Suonava già da più di mezz’ora e non se ne
vedeva la fine. Ma da quel caos oscuro e senza fondo emersero
a poco a poco voci più concilianti. Le melodie si susseguivano
l’una all’altra, ora infine morbide e profumate come
l’erba mossa dal vento di aprile. E a queste melodie ne
seguirono altre, quelle di Elsbeth. E alle melodie di Elsbeth
seguì la melodia del corale. Ma il corale era la morte:
Ne nacque allora una danza, un effimero andirivieni di sempre
nuove idee musicali. La musica cambiò in un ritmo dispari,
ritornò al punto di partenza e cambiò ancora. E
la leggerezza di queste voci incalzanti lasciava intendere che
Elias non parlava più di questo mondo. L’uomo era
risorto dal caos, il peso della terra non lo trascinava più verso
il basso.
Sebbene Goller gli avesse appena accennato le funzionalità dei
vari registri, Elias era già in grado di mescolarli da
vero virtuoso. E come un pittore si meraviglia della ricchezza
delle sfumature cromatiche offerte dalla sua tavolozza, così Elias
si meravigliava della possibilità di quell’organo.
Se fino ad allora era rimasto come rattrappito sullo strumento,
gli occhi incollati alla tastiera e al pedale, ora il suo sguardo
si spianò, le membra si distesero, la schiena ritrovò la
posizione naturale. L’organo sembrava suonare da solo.

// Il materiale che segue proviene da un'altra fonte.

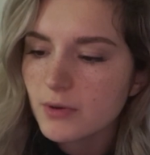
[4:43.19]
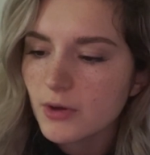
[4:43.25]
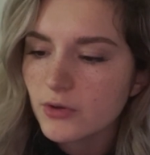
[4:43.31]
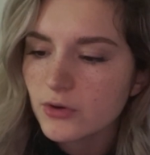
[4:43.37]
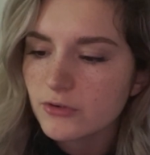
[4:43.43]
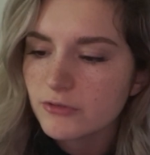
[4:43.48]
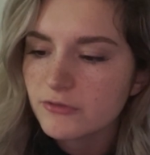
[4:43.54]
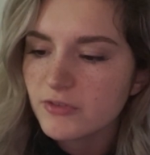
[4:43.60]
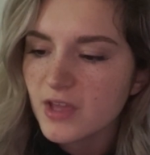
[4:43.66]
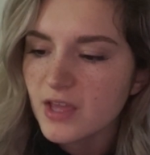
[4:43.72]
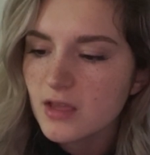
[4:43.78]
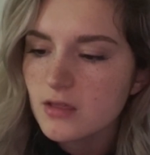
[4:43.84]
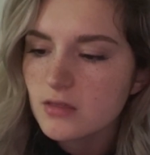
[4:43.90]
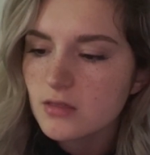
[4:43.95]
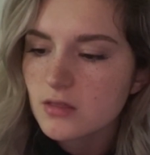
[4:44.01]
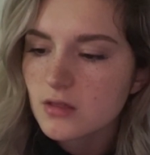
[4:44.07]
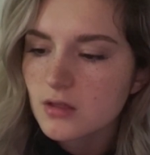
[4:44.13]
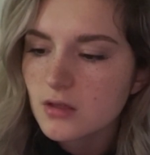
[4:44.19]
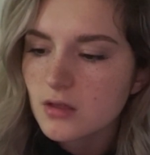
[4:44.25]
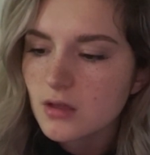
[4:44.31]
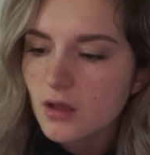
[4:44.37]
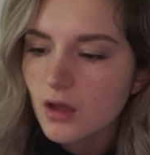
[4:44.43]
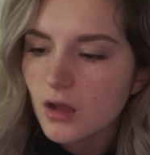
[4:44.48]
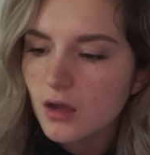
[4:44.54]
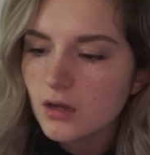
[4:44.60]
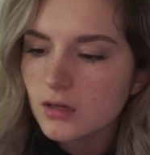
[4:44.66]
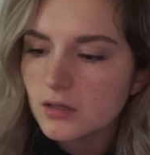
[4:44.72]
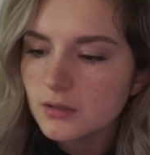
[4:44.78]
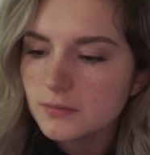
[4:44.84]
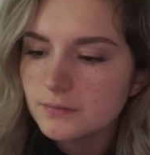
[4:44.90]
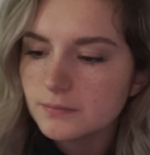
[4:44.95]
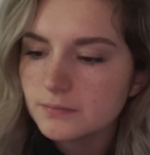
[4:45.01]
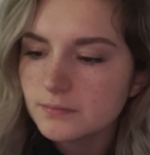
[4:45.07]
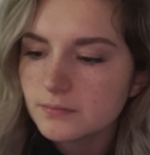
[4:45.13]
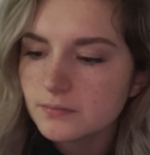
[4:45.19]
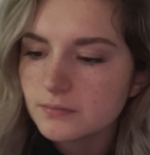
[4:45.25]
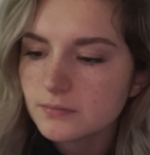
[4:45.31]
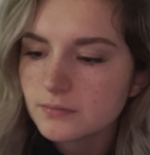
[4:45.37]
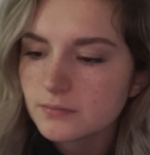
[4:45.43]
about your faith, anything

Aveva imparato a conoscerne i trucchi e ora poteva liberamente
dispiegare le sue forze. Chiuse le palpebre, sollevò la
testa e tornò in sogno a Eschberg, mentre l’organo
continuava a diffondere nella navata immagini zampillanti di
visionaria bellezza sonora. (...)
(Brano
tratto dal romanzo Le voci del mondo, Einaudi, Torino, 1996,
traduzione di Flavio Cuniberto)
Robert
Schneider è nato a Bregenz in Austria nel
1961. Dopo anni di studi musicali, ha poi scelto la via della
scrittura. Con Le voci del mondo, tradotto in undici lingue,
ha vinto il Premio Itas, il Premio Grinzane Cavour, il Literaturpreis
di Salisburgo e il Premio Médicis. Di Schneider anche
Maudi che camminava sull'aria e Cara signora America.